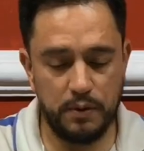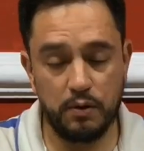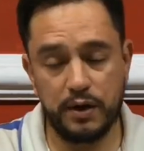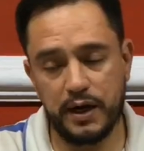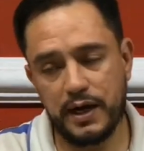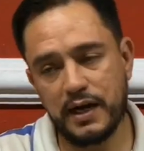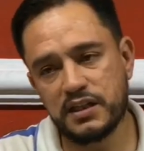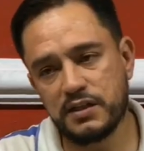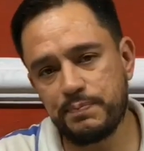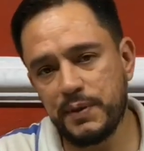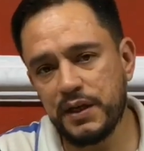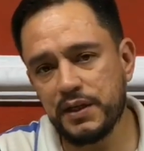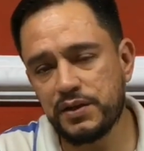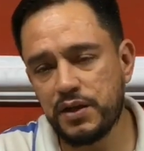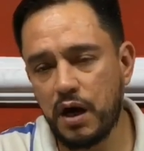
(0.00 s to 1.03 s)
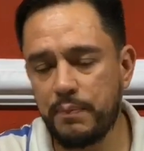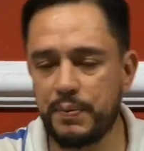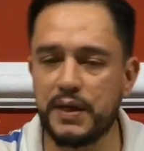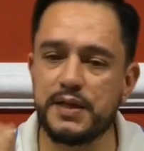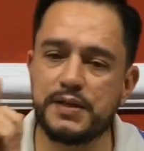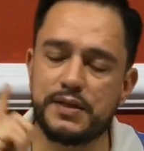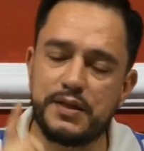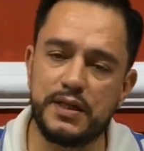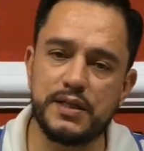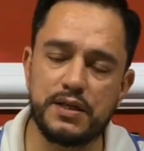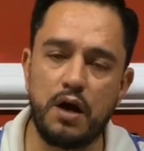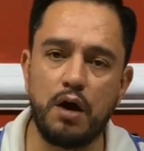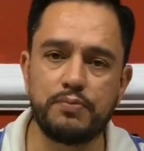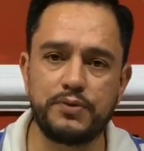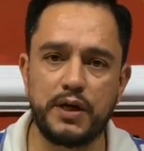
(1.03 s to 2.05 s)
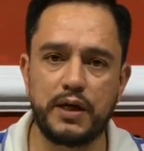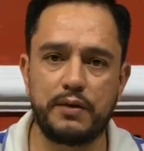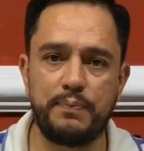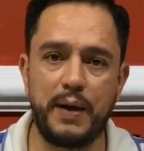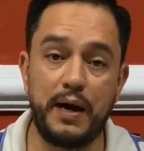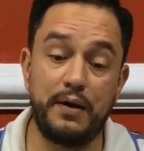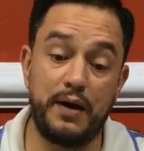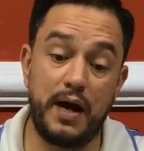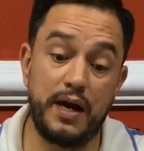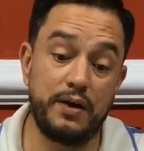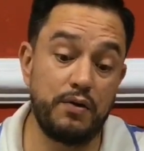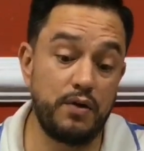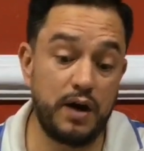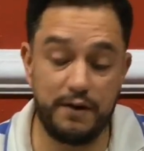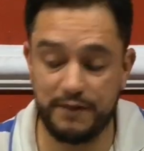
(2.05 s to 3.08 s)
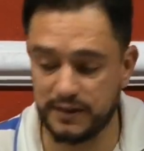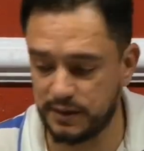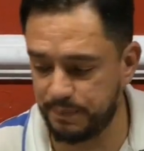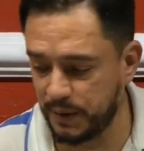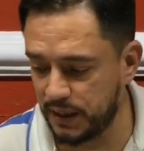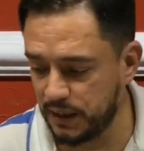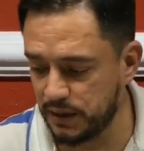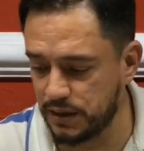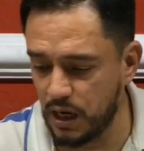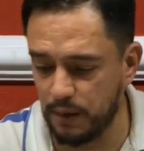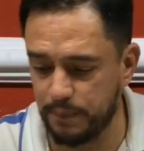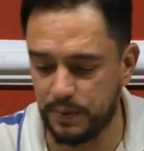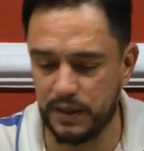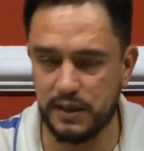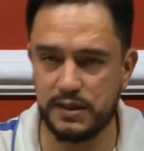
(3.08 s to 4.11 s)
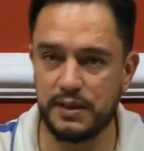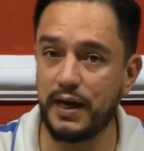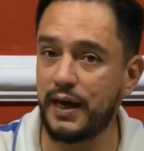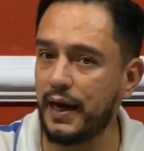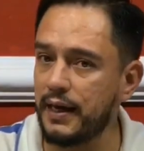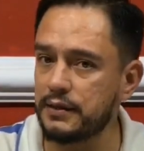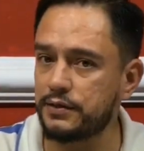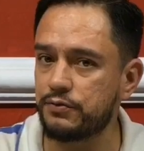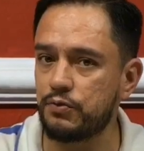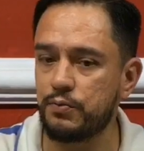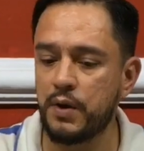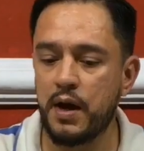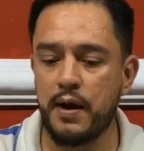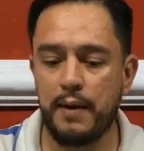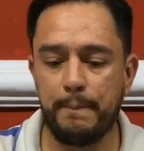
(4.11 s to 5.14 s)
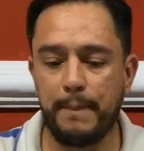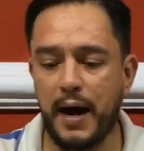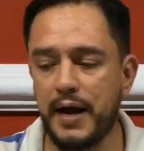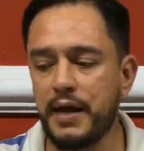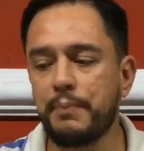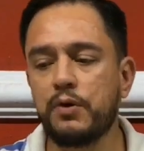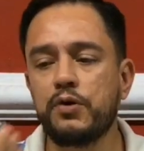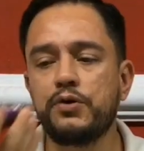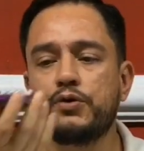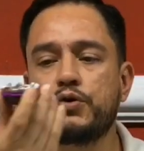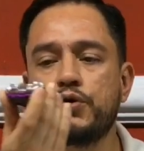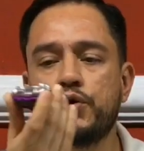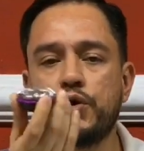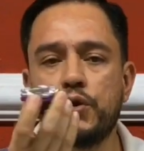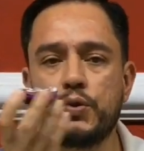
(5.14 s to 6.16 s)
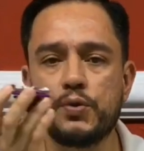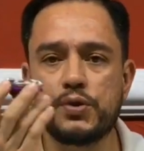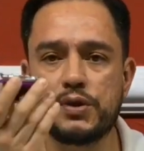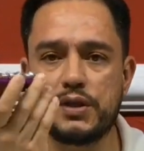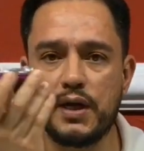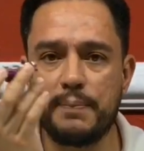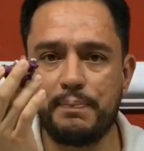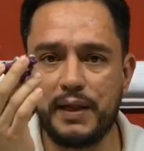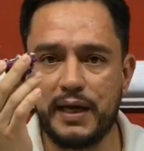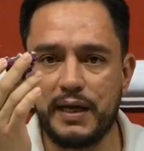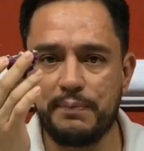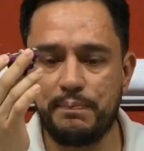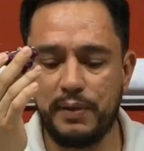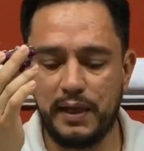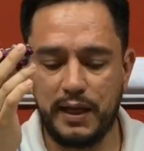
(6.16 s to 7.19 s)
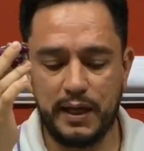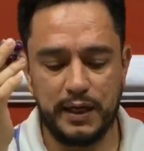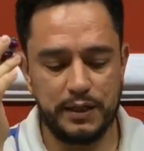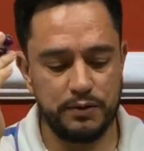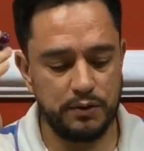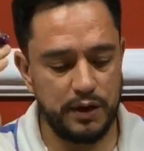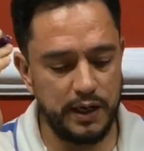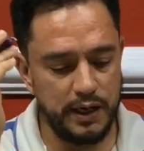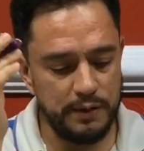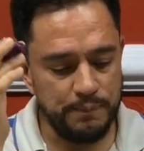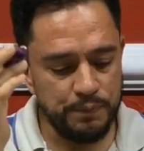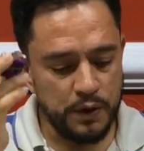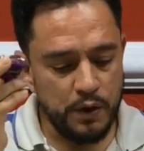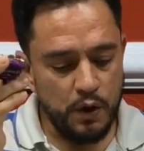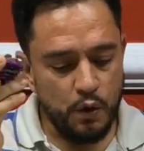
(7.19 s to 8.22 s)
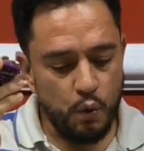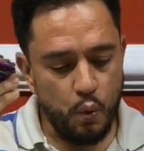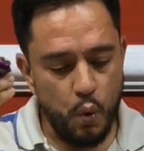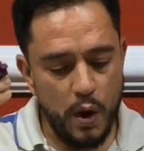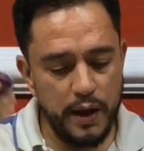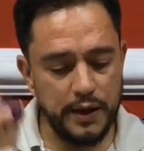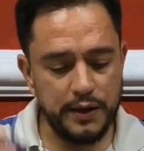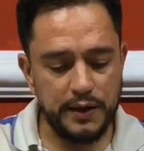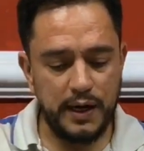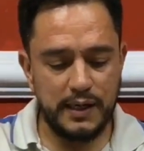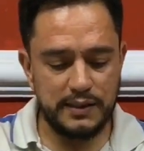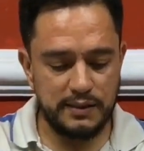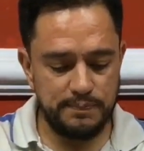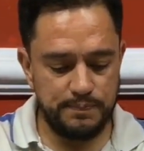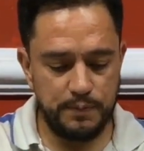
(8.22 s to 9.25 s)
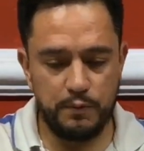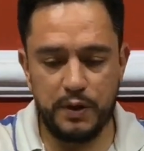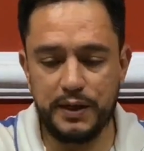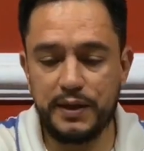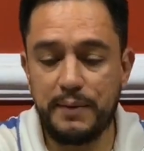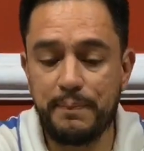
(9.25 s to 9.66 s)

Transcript: Okay, a spinning top is this object, but I don't have a spinning top. It's in the classroom, but I am going to use the blade, okay? When the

= = = = = = =

Problem description: Retype each record exactly as it stands, but do not include the pictures.

Answer box:
(0.00 s to 1.03 s)
(1.03 s to 2.05 s)
(2.05 s to 3.08 s)
(3.08 s to 4.11 s)
(4.11 s to 5.14 s)
(5.14 s to 6.16 s)
(6.16 s to 7.19 s)
(7.19 s to 8.22 s)
(8.22 s to 9.25 s)
(9.25 s to 9.66 s)

Transcript: Okay, a spinning top is this object, but I don't have a spinning top. It's in the classroom, but I am going to use the blade, okay? When the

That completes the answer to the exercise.